今年度のバター輸入枠、5割増 農水省
農林水産省は1日、2021年度のバター輸入枠を6400トンから9500トンに見直すと発表した。21年度の乳製品の輸入枠のうち、ホエイなどの枠を需要が好調なバターに振り替える。
バターや脱脂粉乳は農水省が輸入量や価格水準を管理する「国家貿易」の下にある。輸入枠は毎年1月に翌年度分を設定し、国内の需給状況に応じて5月と9月に見直される。

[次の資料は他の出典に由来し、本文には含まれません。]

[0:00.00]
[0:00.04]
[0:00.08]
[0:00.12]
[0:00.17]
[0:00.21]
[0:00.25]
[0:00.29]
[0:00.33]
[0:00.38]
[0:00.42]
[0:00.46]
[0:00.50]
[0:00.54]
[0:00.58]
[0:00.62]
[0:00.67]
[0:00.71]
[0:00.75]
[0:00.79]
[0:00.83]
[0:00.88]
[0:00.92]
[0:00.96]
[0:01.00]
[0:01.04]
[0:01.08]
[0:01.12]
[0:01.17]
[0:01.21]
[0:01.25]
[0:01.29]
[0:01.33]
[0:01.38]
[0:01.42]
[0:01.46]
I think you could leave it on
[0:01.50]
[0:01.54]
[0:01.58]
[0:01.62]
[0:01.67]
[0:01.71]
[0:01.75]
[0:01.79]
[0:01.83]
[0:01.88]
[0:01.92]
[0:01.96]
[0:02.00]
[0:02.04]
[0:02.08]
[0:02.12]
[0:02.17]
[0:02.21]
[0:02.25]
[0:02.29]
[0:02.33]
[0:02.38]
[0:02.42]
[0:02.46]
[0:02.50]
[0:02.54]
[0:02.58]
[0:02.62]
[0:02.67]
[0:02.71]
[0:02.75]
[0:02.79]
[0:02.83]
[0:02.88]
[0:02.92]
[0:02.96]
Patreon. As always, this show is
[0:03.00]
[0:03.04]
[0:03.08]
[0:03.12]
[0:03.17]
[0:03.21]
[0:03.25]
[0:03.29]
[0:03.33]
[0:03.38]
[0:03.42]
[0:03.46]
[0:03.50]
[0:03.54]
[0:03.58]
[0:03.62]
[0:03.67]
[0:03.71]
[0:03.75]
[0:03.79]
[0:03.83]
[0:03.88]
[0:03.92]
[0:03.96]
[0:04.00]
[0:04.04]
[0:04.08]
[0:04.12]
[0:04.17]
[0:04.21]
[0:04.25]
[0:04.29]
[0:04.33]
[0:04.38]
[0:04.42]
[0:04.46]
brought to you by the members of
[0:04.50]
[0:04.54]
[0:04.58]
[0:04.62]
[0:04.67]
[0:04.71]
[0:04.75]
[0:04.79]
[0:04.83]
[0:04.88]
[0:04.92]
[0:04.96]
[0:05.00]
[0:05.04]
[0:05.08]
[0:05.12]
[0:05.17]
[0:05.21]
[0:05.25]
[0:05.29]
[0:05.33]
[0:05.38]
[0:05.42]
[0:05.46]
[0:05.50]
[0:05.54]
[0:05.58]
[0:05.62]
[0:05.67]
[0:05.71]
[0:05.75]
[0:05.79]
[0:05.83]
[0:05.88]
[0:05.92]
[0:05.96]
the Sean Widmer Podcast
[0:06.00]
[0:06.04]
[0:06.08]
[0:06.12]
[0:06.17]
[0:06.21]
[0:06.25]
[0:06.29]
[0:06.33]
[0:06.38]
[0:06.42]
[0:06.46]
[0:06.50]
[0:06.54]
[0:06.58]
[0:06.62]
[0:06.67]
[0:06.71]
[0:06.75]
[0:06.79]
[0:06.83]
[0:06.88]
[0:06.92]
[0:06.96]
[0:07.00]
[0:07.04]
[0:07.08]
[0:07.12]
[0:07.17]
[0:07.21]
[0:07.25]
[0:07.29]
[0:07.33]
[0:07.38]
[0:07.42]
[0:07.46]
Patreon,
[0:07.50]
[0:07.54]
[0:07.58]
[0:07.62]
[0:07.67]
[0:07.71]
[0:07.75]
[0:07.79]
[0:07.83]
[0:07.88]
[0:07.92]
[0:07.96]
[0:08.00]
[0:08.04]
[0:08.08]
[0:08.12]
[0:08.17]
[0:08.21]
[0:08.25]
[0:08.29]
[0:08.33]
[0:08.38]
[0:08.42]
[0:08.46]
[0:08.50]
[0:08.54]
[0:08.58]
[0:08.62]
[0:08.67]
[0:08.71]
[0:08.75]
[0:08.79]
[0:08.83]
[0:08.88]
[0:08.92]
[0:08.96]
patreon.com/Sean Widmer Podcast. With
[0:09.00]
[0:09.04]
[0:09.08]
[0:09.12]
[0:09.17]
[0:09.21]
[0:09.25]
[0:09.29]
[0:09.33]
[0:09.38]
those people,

新型コロナウイルス禍による乳製品需要の減少や生乳生産量の増加で、⻑期保存のできるバターや脱脂粉乳の生産が増え国内在庫は高水準にある。このため農水省は21年度の乳製品の輸入枠数量を世界貿易機関(WTO)枠で定める13万7千トン(生乳換算)にとどめた。

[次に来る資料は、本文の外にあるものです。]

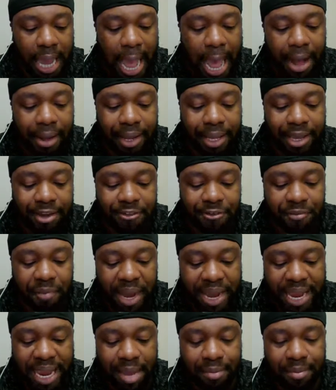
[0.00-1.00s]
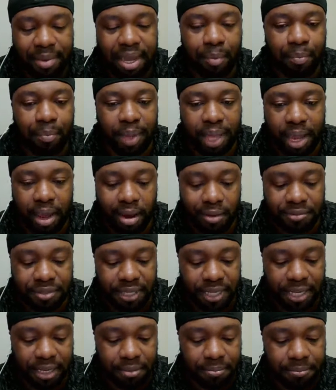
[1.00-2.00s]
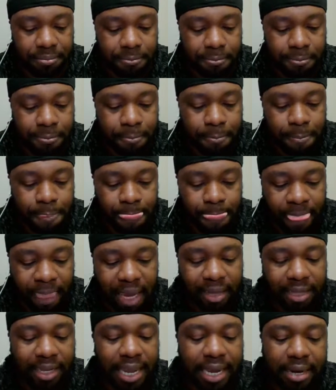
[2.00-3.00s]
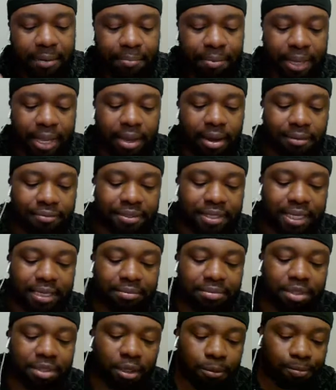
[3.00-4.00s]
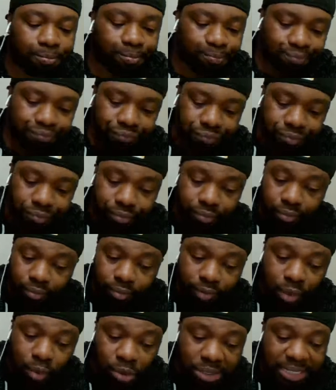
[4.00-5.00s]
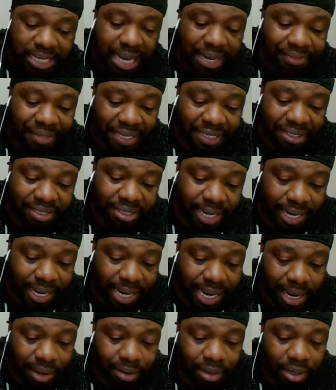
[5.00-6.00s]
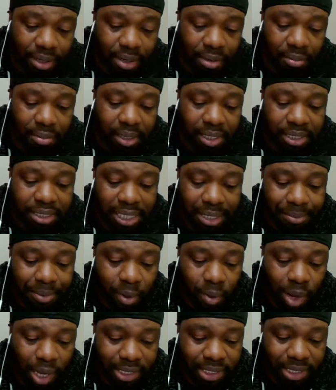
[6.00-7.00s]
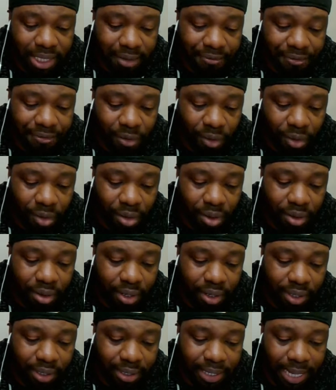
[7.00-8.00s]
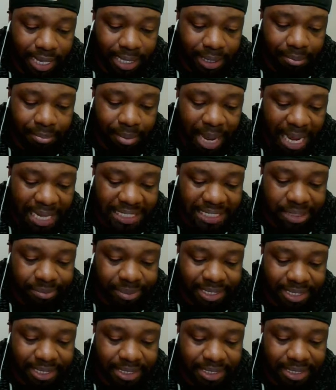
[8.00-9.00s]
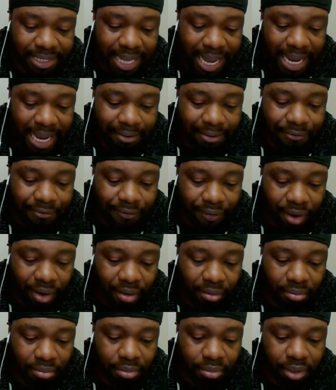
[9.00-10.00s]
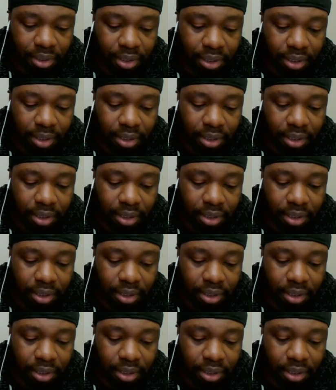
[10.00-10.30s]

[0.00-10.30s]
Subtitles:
I'll give Miami a playoff team, Atlanta playoff team. So we'll see how things shake out. But a team to watch out for that can possibly slide from,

バターの輸入枠も20年度の1万4000トンから大幅に減らし、高水準にある国内在庫の適正化を図っていた。国やホクレン農業協同組合連合会(札幌市)も割安な輸入品から国産品に振り替える際の差額を乳業メーカーなどに補塡する事業を実施するなど、国産品の消費拡大を推し進めている。
輸入バターについては、産地をうたった製品など「輸入品を限定で使っている製菓などの需要が見込まれる」(農水省)として、国産品とは別の需要を見込んでいる。